• **What you should do**: Given the entries that follow, write out exactly the lines starting at the one containing "[0:00.00-0:01.00]" and ending at the one containing "Verbatim transcript: They", both ends included, and only those.

Records for this exercise Block Start

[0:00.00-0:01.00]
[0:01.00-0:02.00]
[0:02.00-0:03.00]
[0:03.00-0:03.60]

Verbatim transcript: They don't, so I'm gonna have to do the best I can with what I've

Records for this exercise Block End
Records for this exercise Block Start

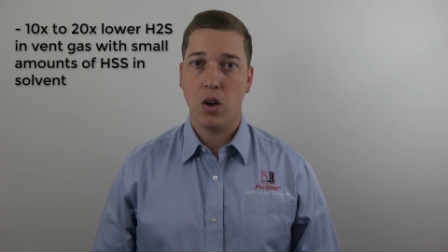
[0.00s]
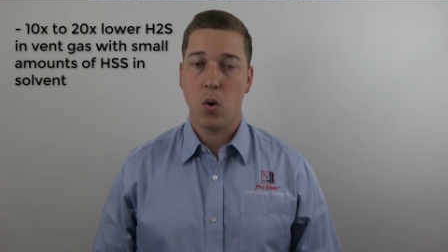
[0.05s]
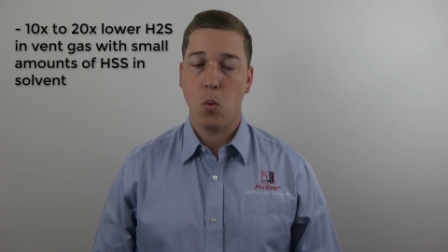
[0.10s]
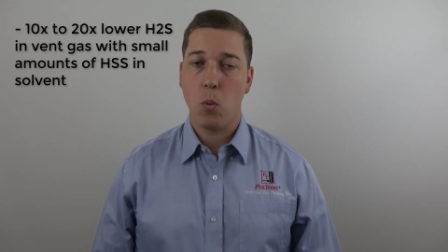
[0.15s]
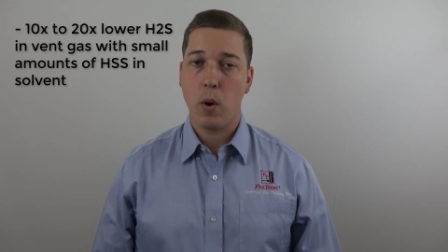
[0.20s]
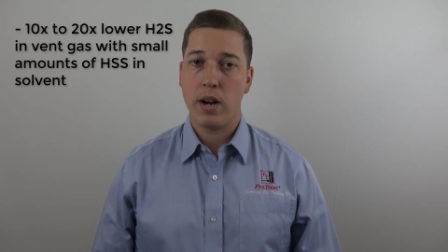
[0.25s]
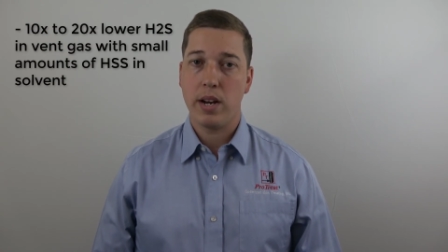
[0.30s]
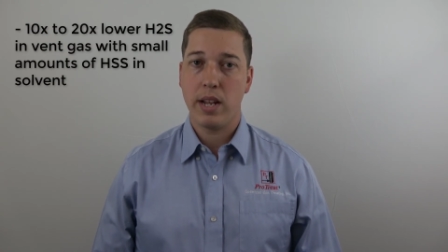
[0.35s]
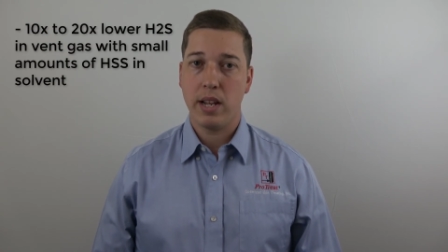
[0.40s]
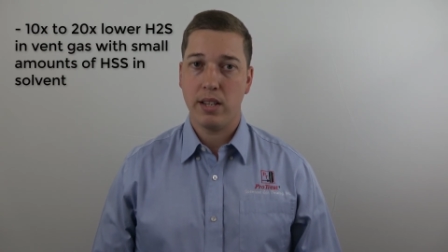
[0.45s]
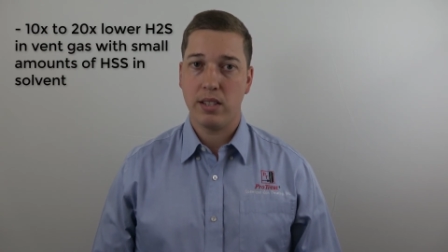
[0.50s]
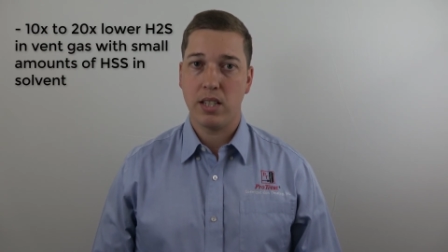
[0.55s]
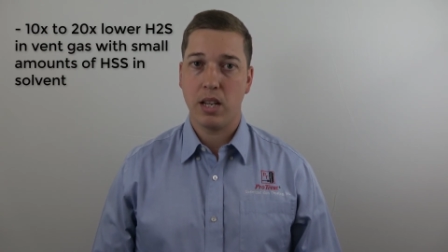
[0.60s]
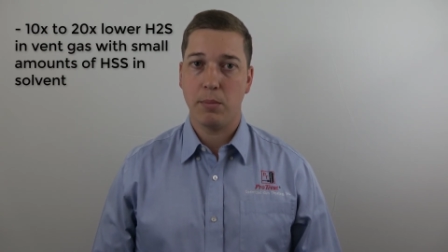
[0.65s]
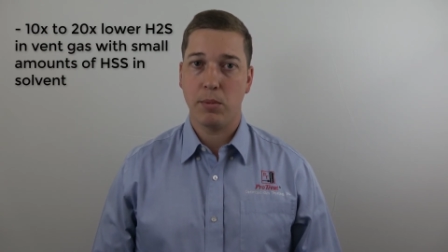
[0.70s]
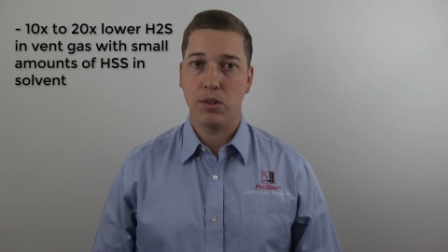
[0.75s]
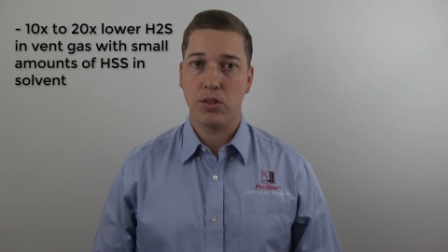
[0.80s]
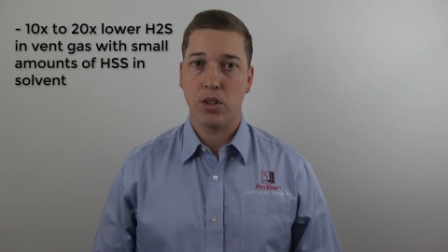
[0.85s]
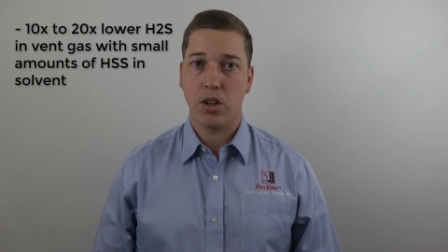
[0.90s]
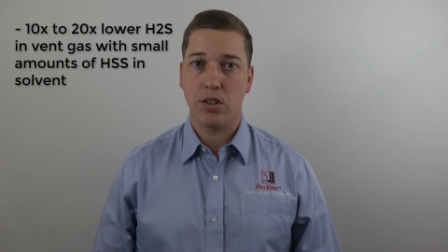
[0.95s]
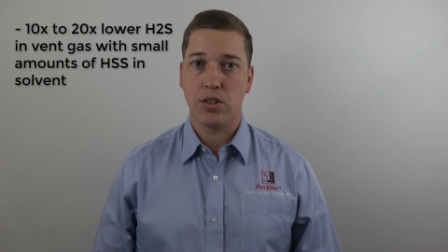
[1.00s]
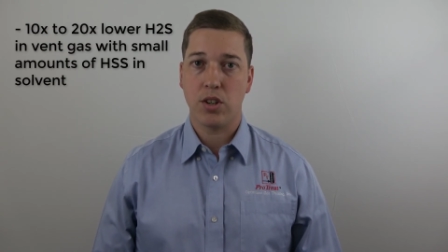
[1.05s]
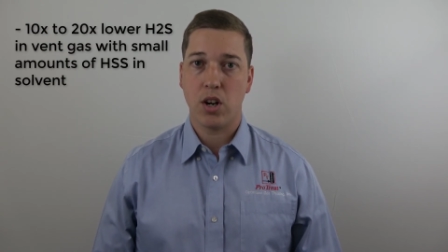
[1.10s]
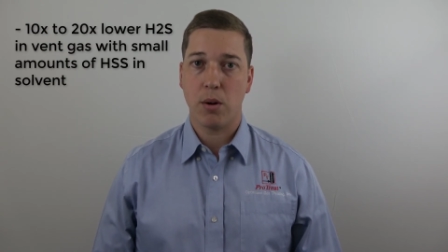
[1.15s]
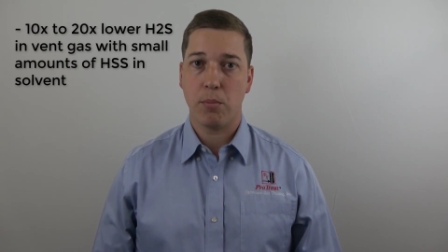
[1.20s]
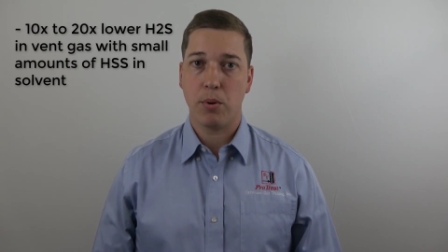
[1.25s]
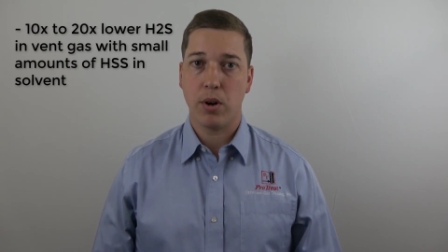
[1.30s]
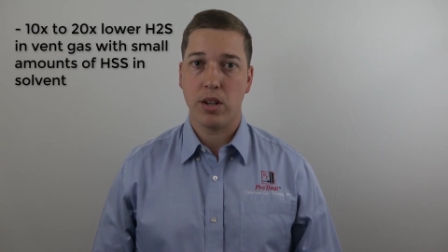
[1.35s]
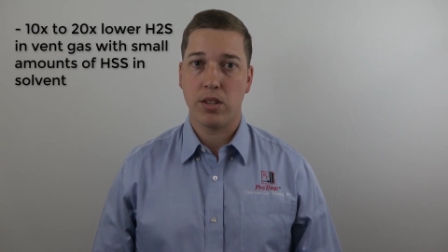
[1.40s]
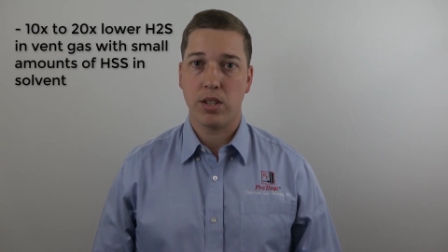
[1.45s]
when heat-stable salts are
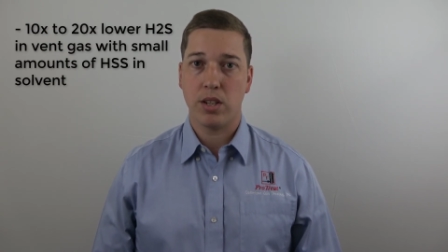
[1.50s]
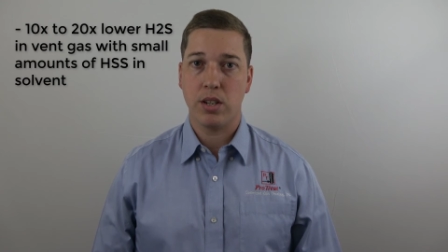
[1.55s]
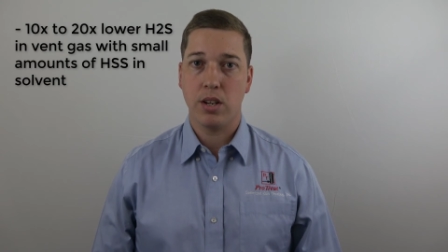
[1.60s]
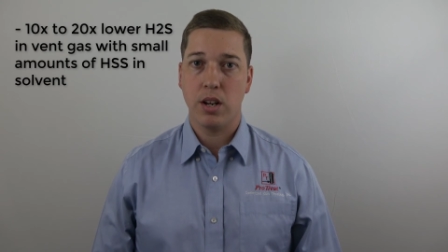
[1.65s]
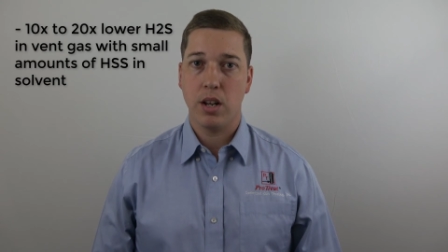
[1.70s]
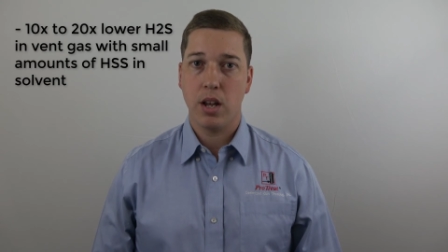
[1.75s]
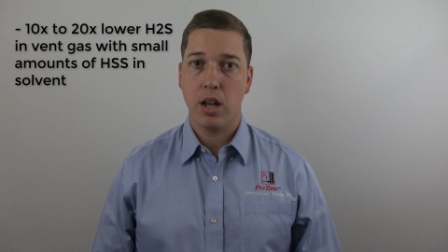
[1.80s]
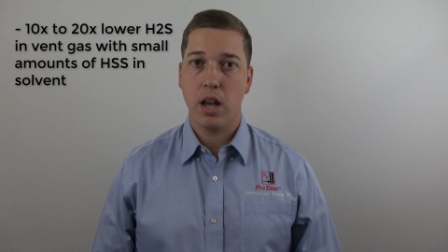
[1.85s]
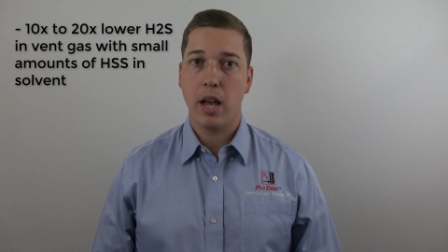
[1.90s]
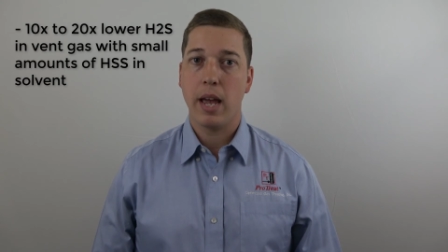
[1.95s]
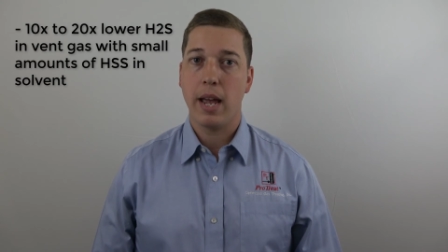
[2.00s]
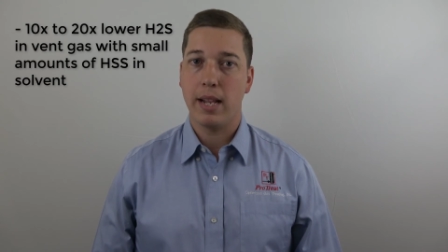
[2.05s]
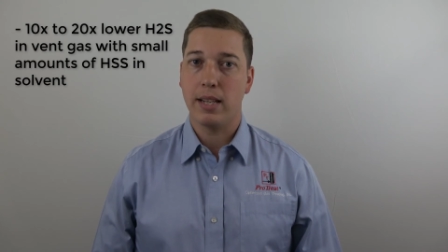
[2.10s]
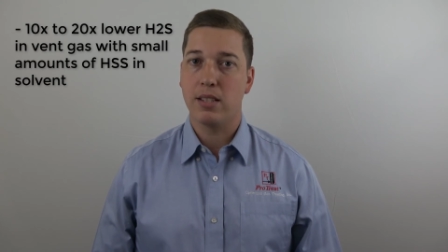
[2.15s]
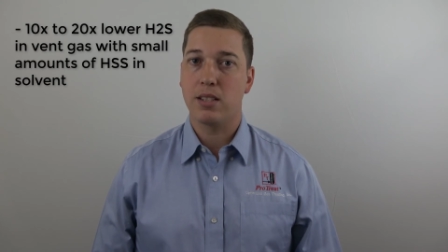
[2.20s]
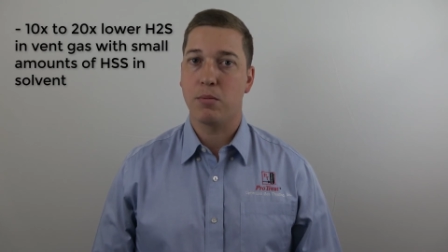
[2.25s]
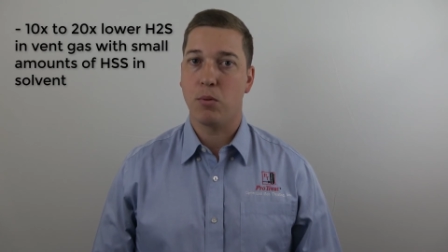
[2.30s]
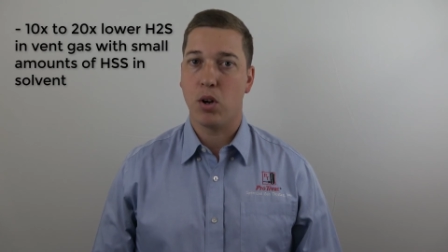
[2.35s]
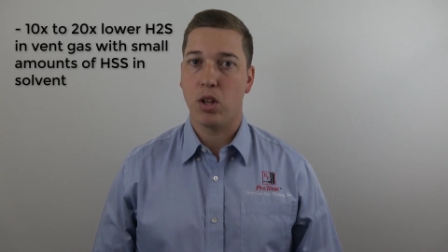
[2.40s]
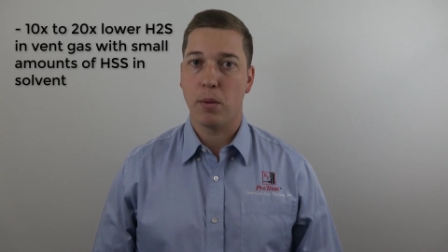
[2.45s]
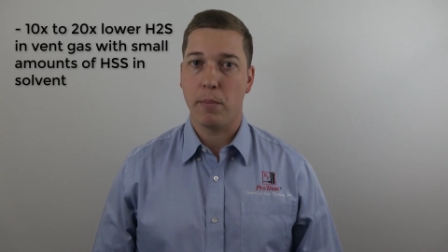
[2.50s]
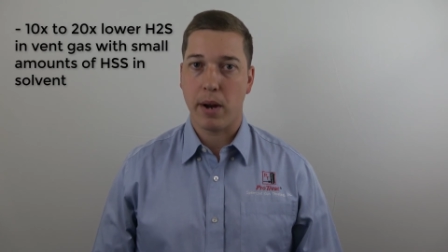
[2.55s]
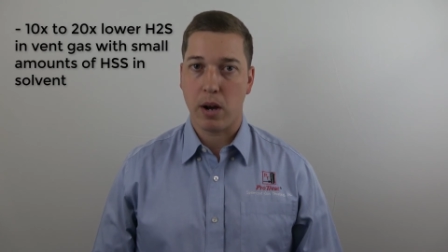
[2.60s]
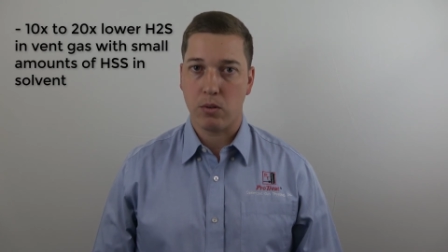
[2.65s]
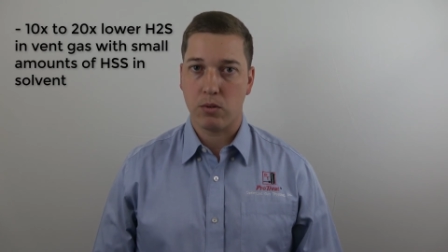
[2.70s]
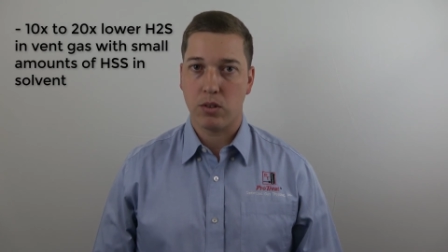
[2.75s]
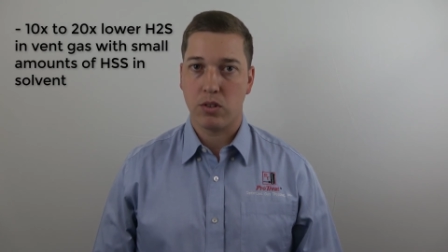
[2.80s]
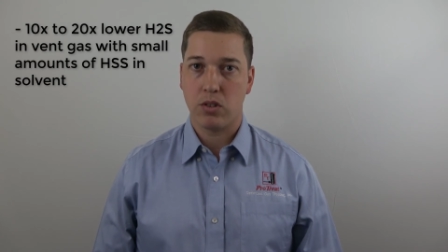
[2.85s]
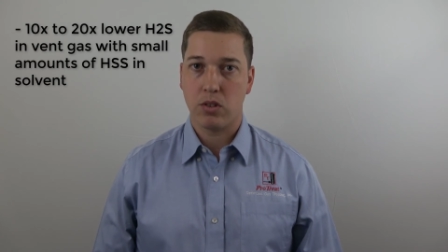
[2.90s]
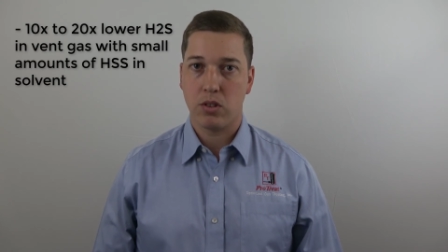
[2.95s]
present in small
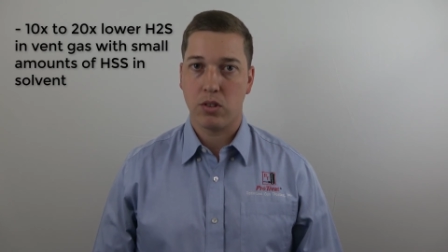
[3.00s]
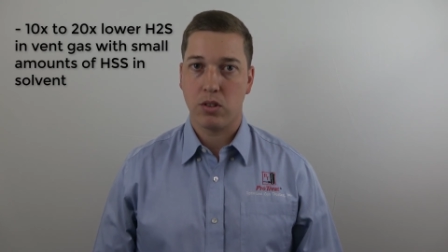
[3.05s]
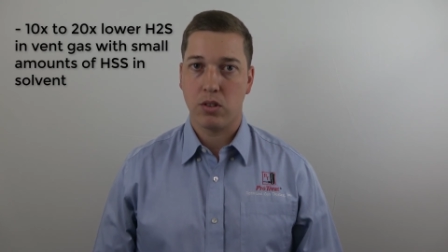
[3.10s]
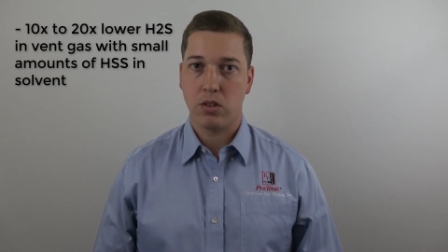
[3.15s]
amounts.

Records for this exercise Block End

• **Response to the exercise**:
[0:00.00-0:01.00]
[0:01.00-0:02.00]
[0:02.00-0:03.00]
[0:03.00-0:03.60]

Verbatim transcript: They don't, so I'm gonna have to do the best I can with what I've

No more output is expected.